Dataset entries:

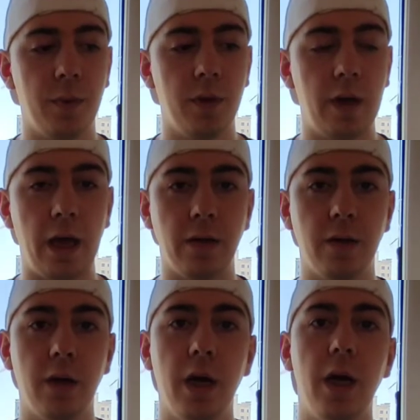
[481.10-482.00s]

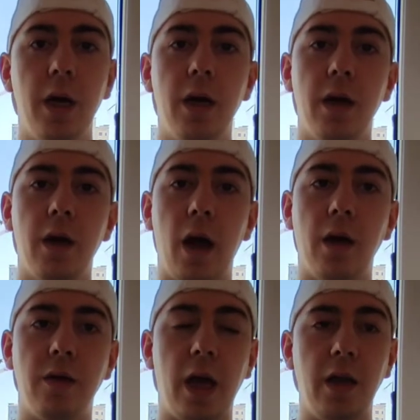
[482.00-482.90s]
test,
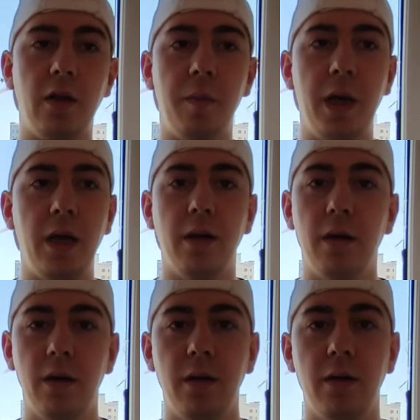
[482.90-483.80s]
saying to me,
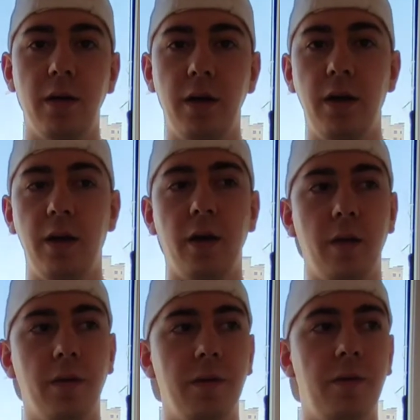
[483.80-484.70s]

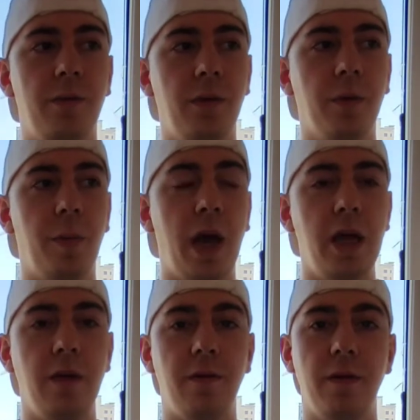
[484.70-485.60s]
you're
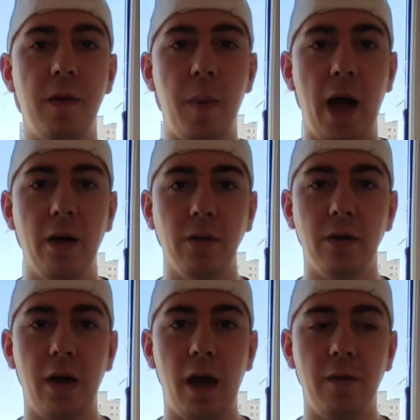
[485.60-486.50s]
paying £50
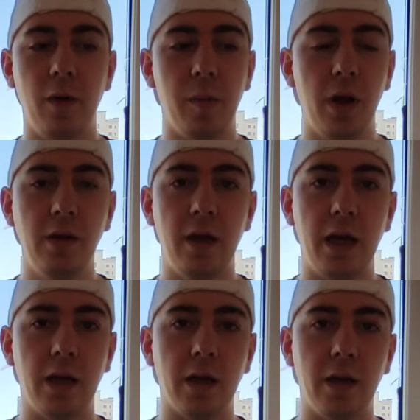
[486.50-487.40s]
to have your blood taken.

- Work item
What you hand back should match the entries above exactly, except that no picture appears.

- Exercise solution
[481.10-482.00s]

[482.00-482.90s]
test,
[482.90-483.80s]
saying to me,
[483.80-484.70s]

[484.70-485.60s]
you're
[485.60-486.50s]
paying £50
[486.50-487.40s]
to have your blood taken.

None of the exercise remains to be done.